• PROBLEM STATEMENT
Once you find the line with "[30.60-31.40s]" in the listing below, please repeat it and every later line exactly, through the last one, without pictures.

######

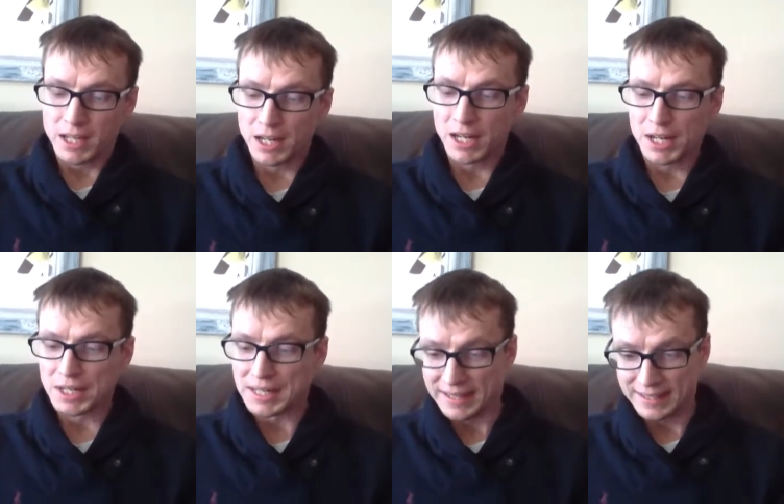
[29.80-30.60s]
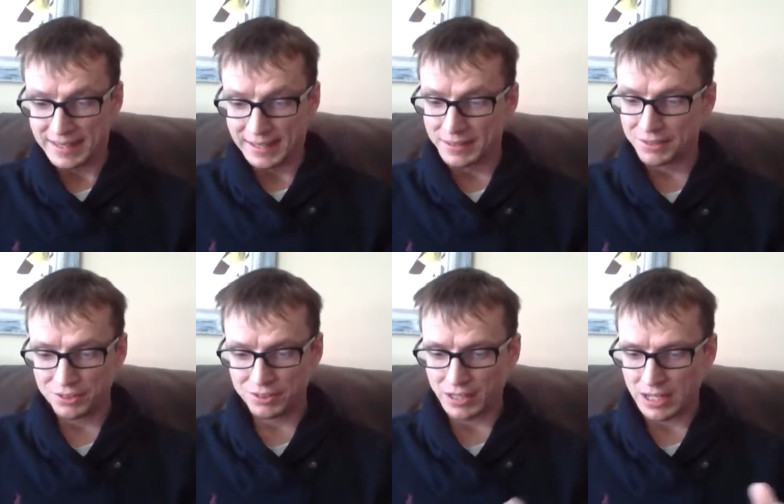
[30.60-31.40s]
Uh, and
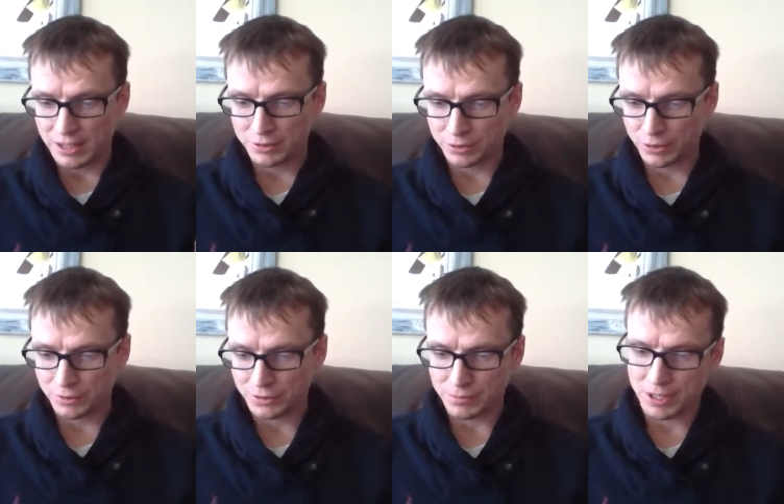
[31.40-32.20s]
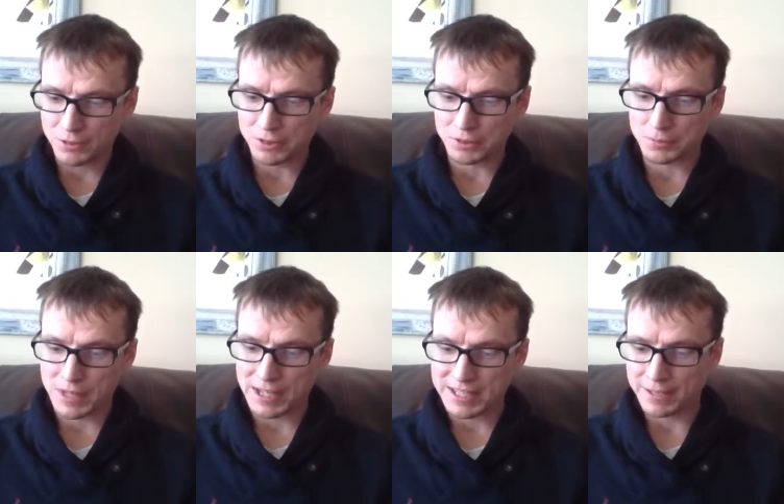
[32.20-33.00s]
this sort of symbiosis
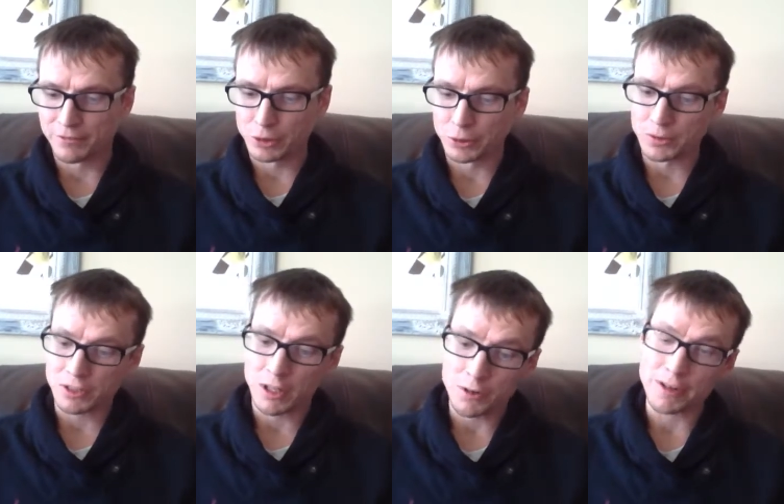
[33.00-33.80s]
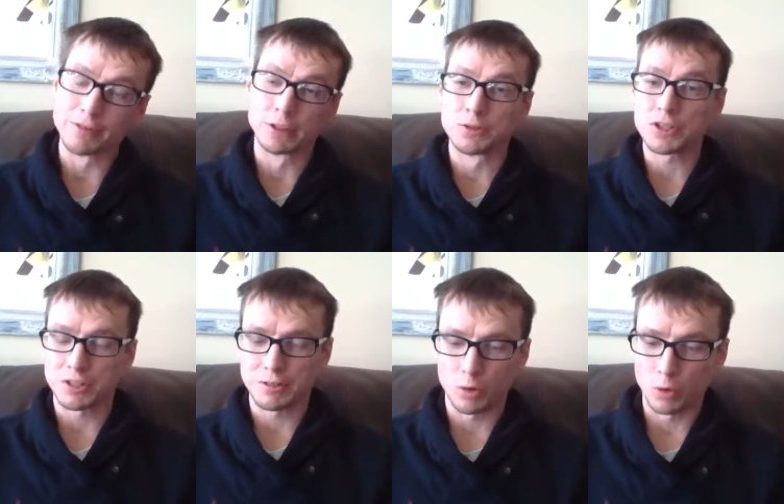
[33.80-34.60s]
may influence
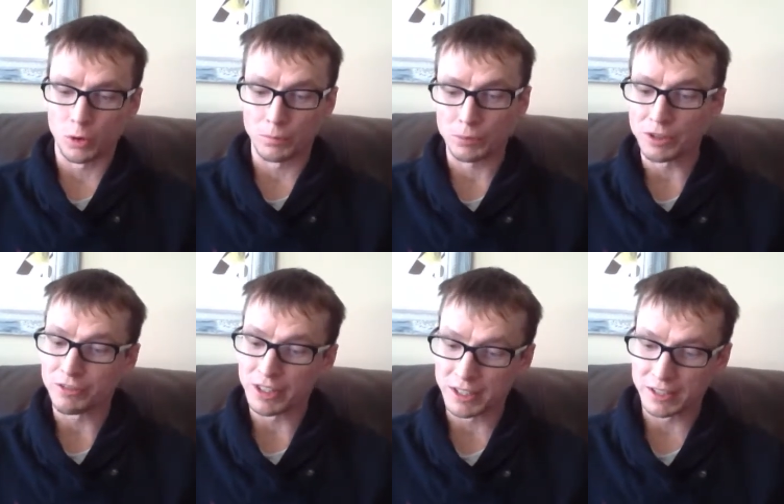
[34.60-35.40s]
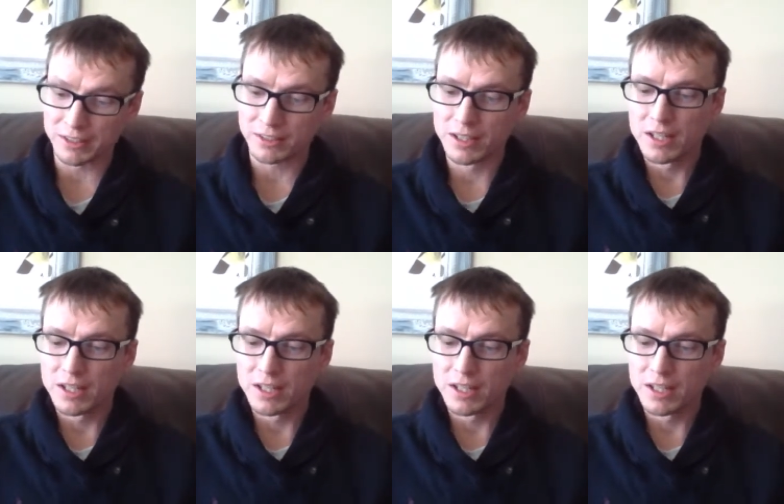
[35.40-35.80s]
coevolution or prevent it.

######

• RESULT FOR THIS EXERCISE
[30.60-31.40s]
Uh, and
[31.40-32.20s]
[32.20-33.00s]
this sort of symbiosis
[33.00-33.80s]
[33.80-34.60s]
may influence
[34.60-35.40s]
[35.40-35.80s]
coevolution or prevent it.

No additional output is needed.